═════ Data to process
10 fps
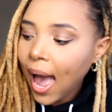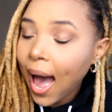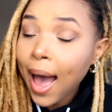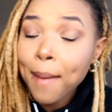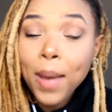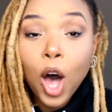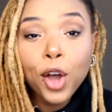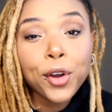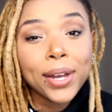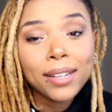I'm
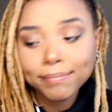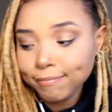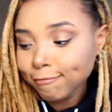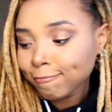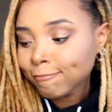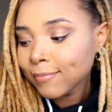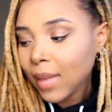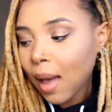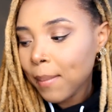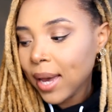hungry.
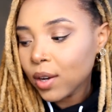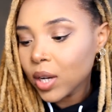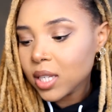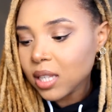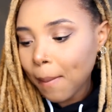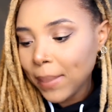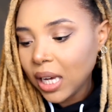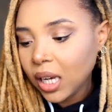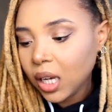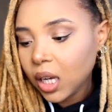I might go get something
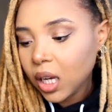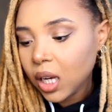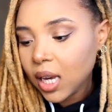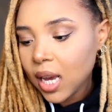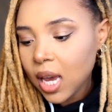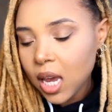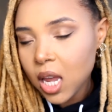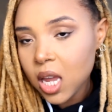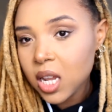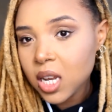to eat
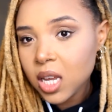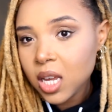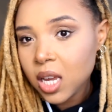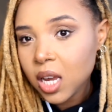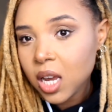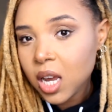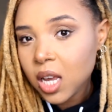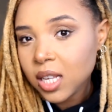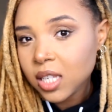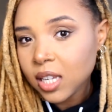and
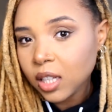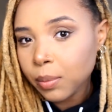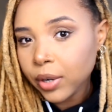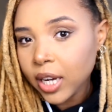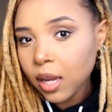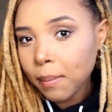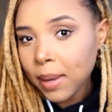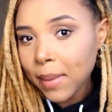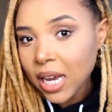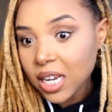celebrate
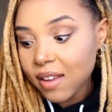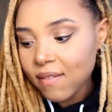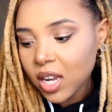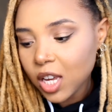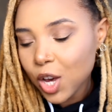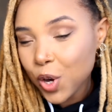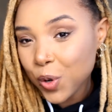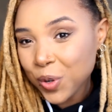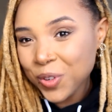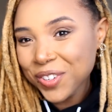me making a
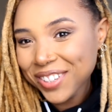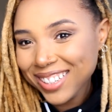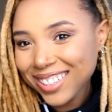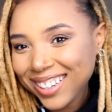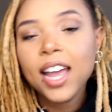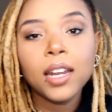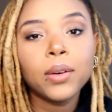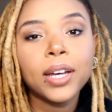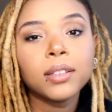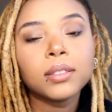video.
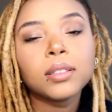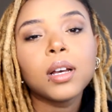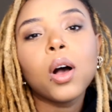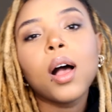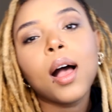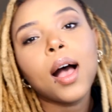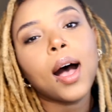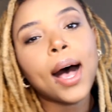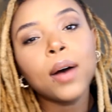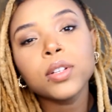Anyway,
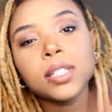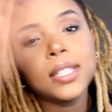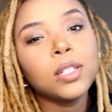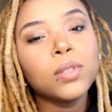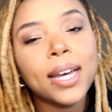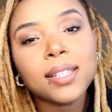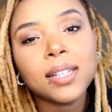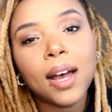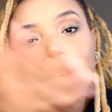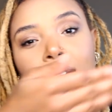I will see you next
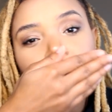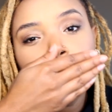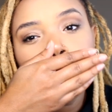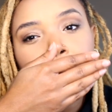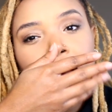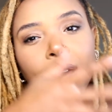time.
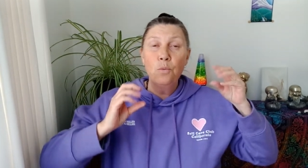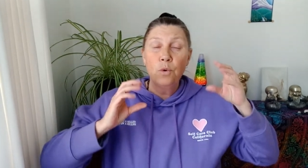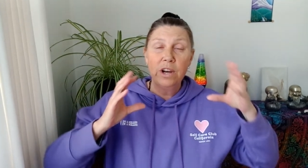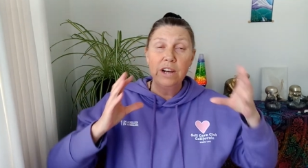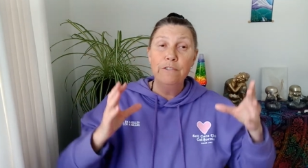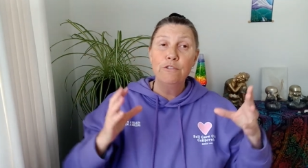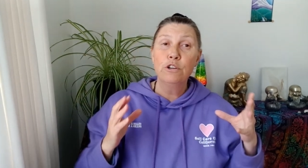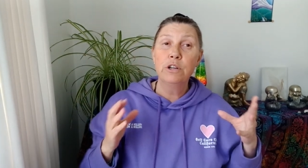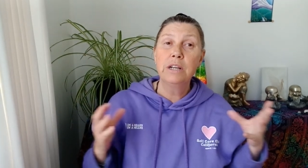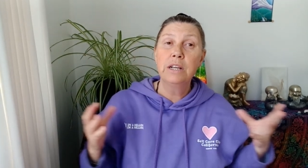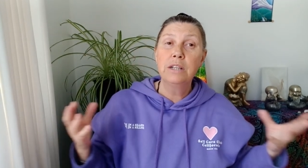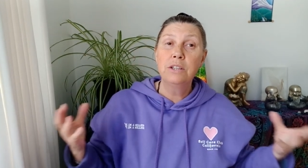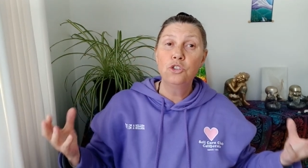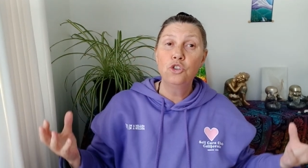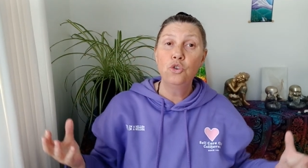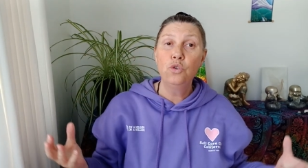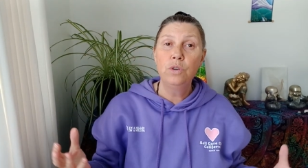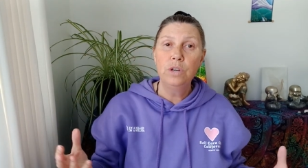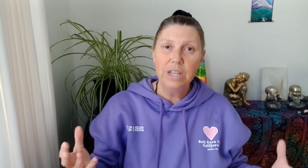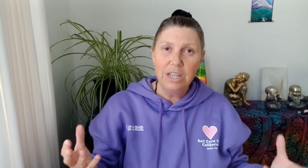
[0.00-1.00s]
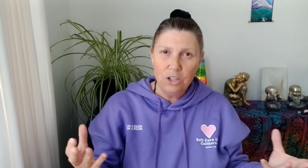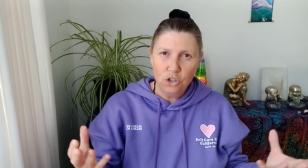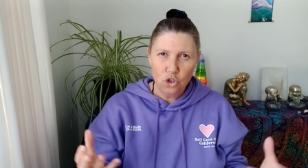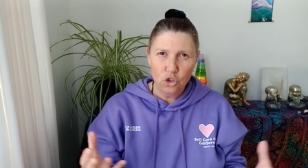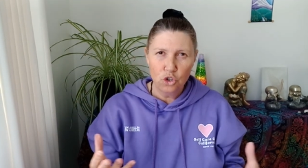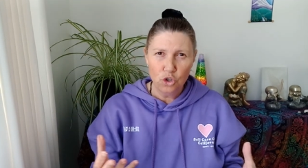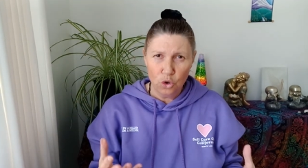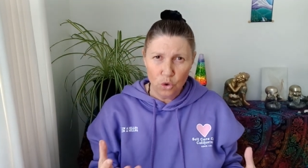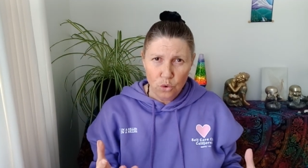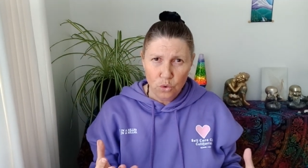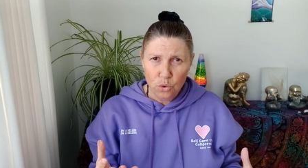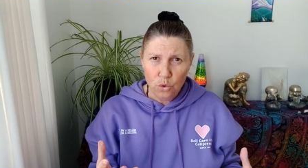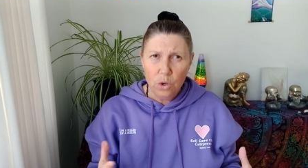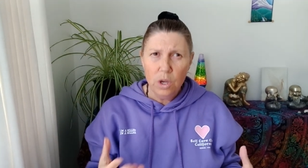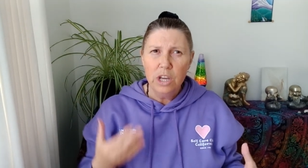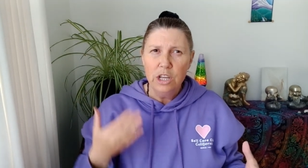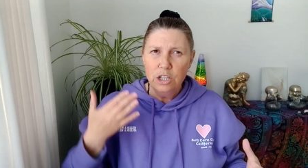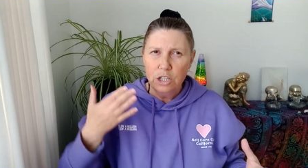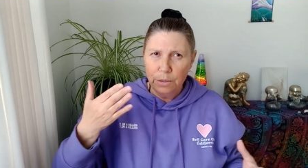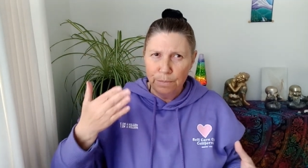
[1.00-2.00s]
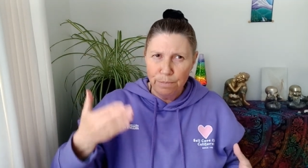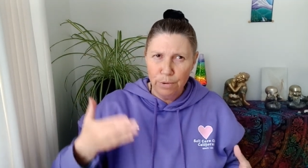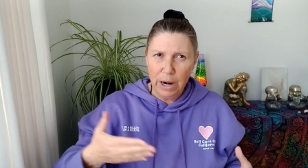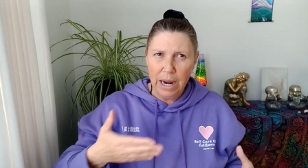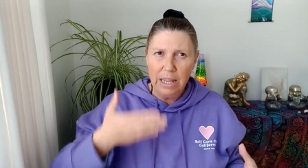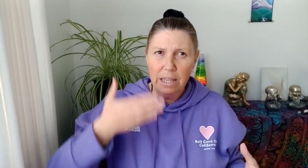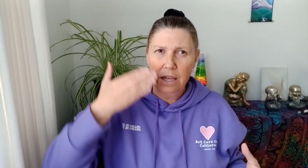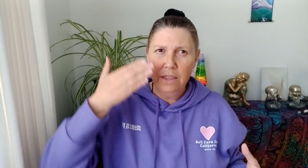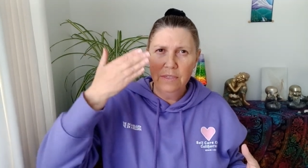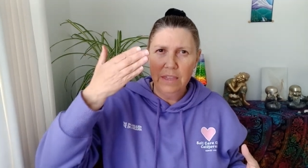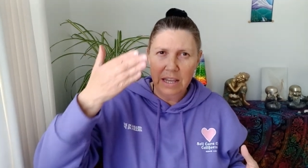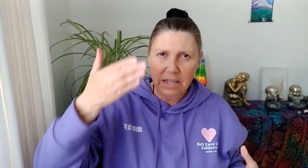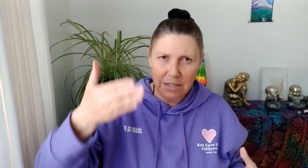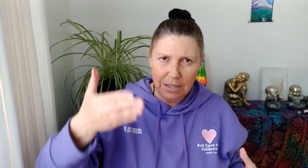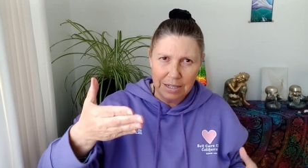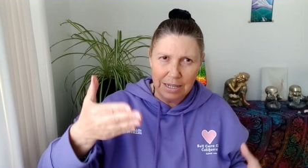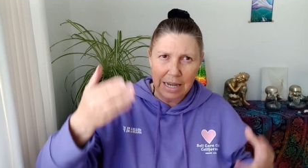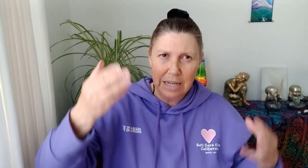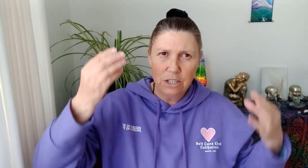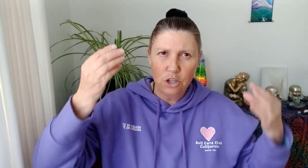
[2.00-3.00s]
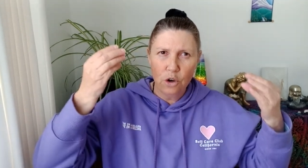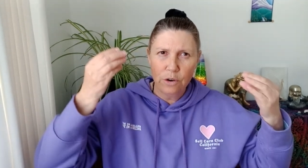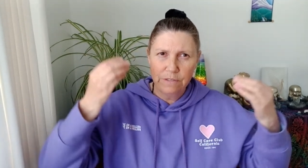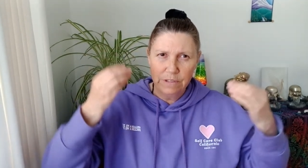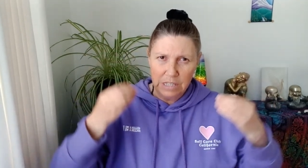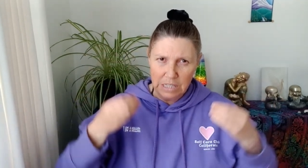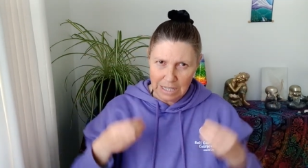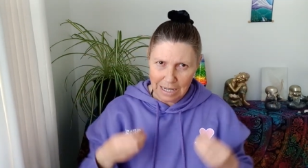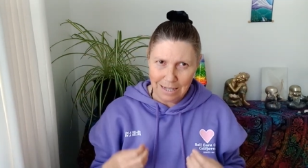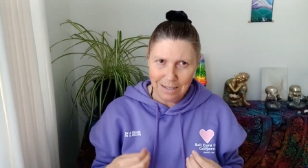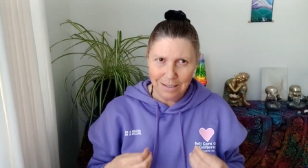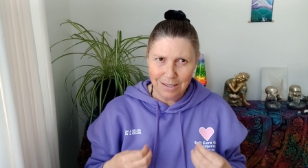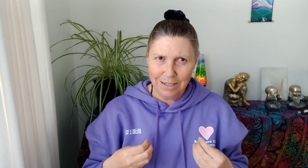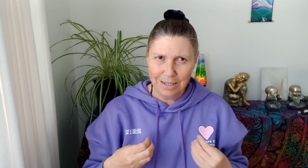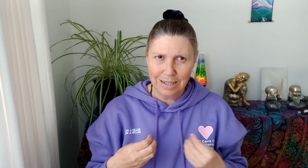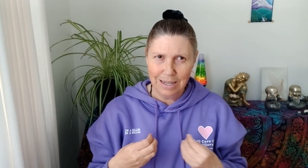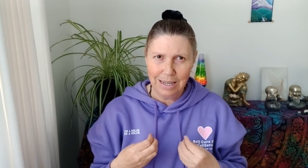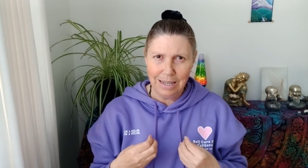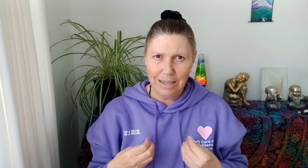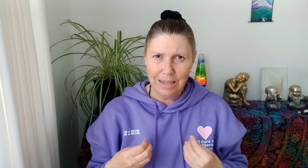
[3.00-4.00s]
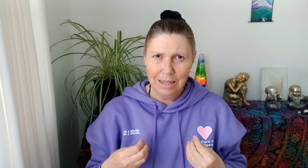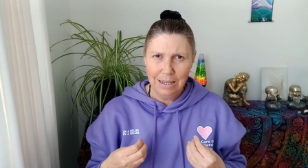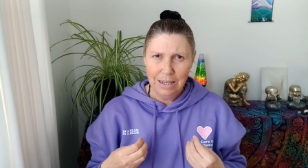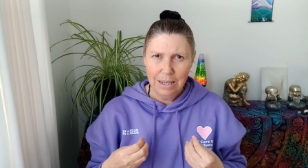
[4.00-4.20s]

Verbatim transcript: whatever it is you need to do to break that state of intensity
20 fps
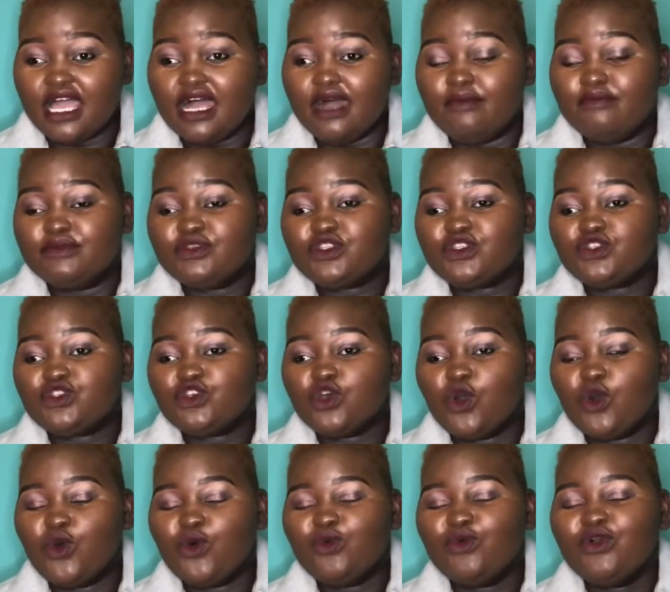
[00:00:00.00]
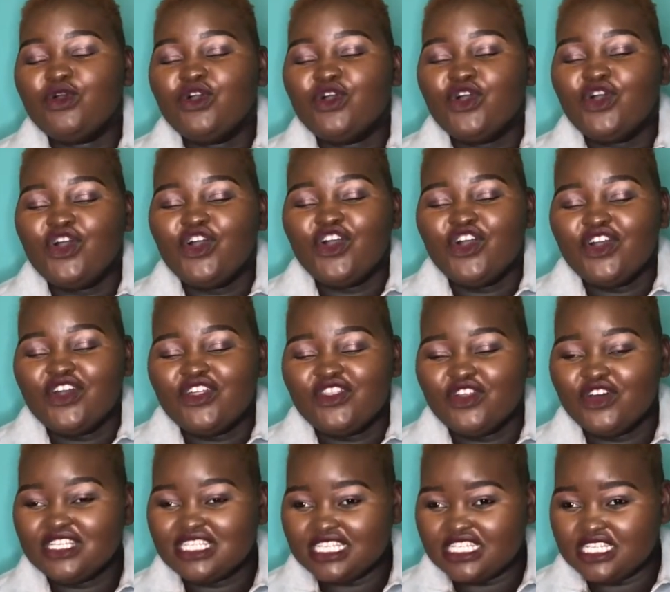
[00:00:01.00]
So those
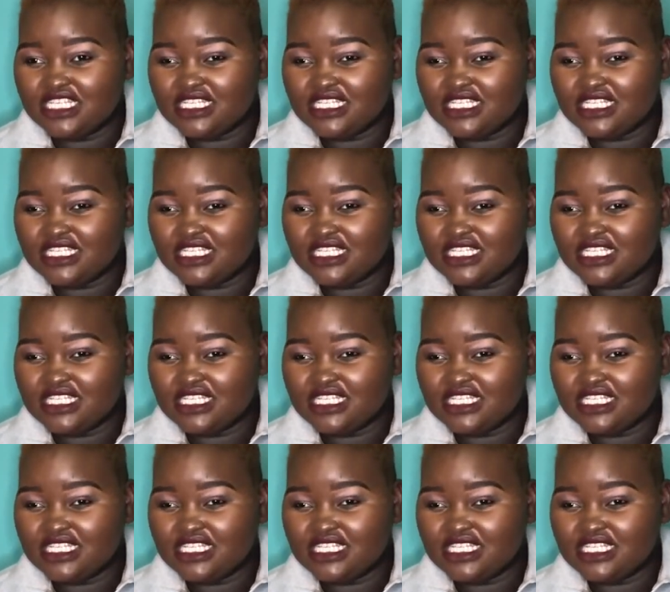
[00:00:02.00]
are just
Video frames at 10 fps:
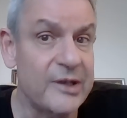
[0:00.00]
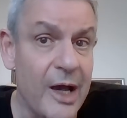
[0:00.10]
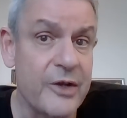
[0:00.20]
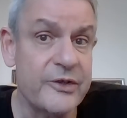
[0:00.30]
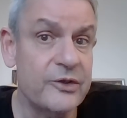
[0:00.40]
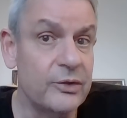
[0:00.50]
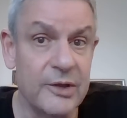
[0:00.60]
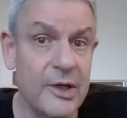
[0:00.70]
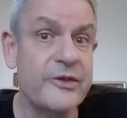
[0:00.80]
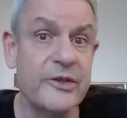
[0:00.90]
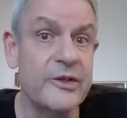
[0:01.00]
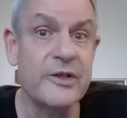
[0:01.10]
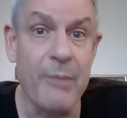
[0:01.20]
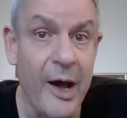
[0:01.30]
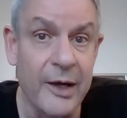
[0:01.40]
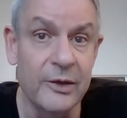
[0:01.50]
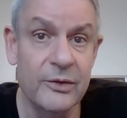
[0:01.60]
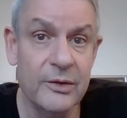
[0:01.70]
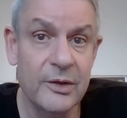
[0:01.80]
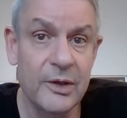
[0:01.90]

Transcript: does to the narcissist's mind.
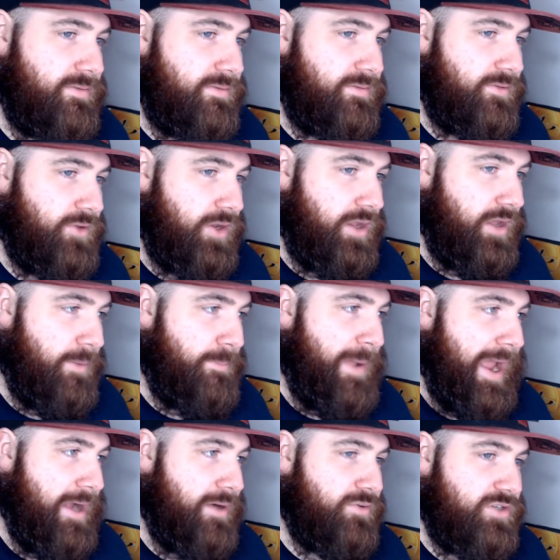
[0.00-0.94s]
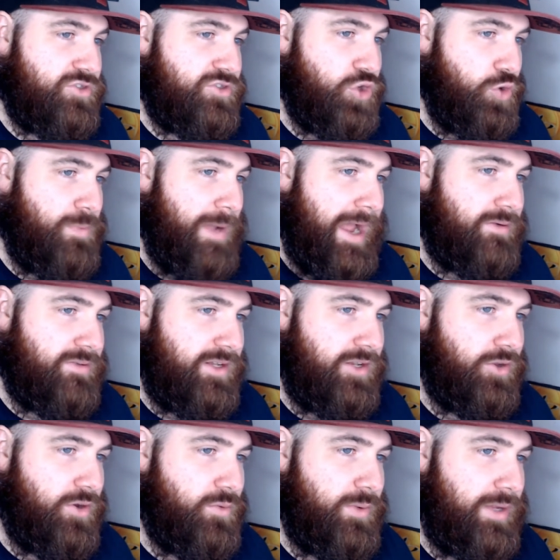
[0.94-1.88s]
like £1, £2 in
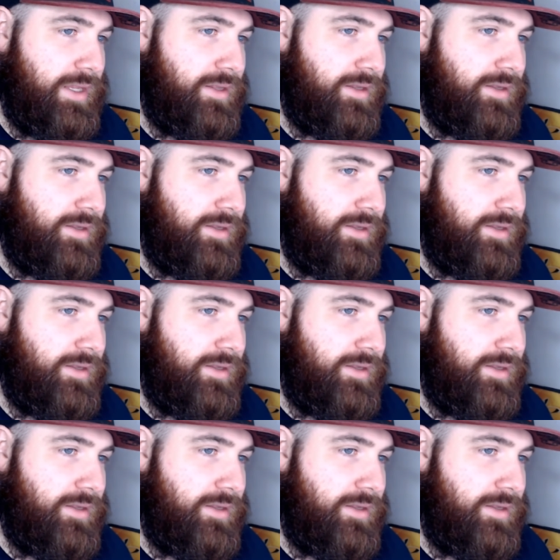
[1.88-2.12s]
like a week.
══════════
• Exercise description
Write out all the records exactly, omitting the images.

• Exercise result
10 fps
I'm
hungry.
I might go get something
to eat
and
celebrate
me making a
video.
Anyway,
I will see you next
time.
[0.00-1.00s]
[1.00-2.00s]
[2.00-3.00s]
[3.00-4.00s]
[4.00-4.20s]

Verbatim transcript: whatever it is you need to do to break that state of intensity
20 fps
[00:00:00.00]
[00:00:01.00]
So those
[00:00:02.00]
are just
Video frames at 10 fps:
[0:00.00]
[0:00.10]
[0:00.20]
[0:00.30]
[0:00.40]
[0:00.50]
[0:00.60]
[0:00.70]
[0:00.80]
[0:00.90]
[0:01.00]
[0:01.10]
[0:01.20]
[0:01.30]
[0:01.40]
[0:01.50]
[0:01.60]
[0:01.70]
[0:01.80]
[0:01.90]

Transcript: does to the narcissist's mind.
[0.00-0.94s]
[0.94-1.88s]
like £1, £2 in
[1.88-2.12s]
like a week.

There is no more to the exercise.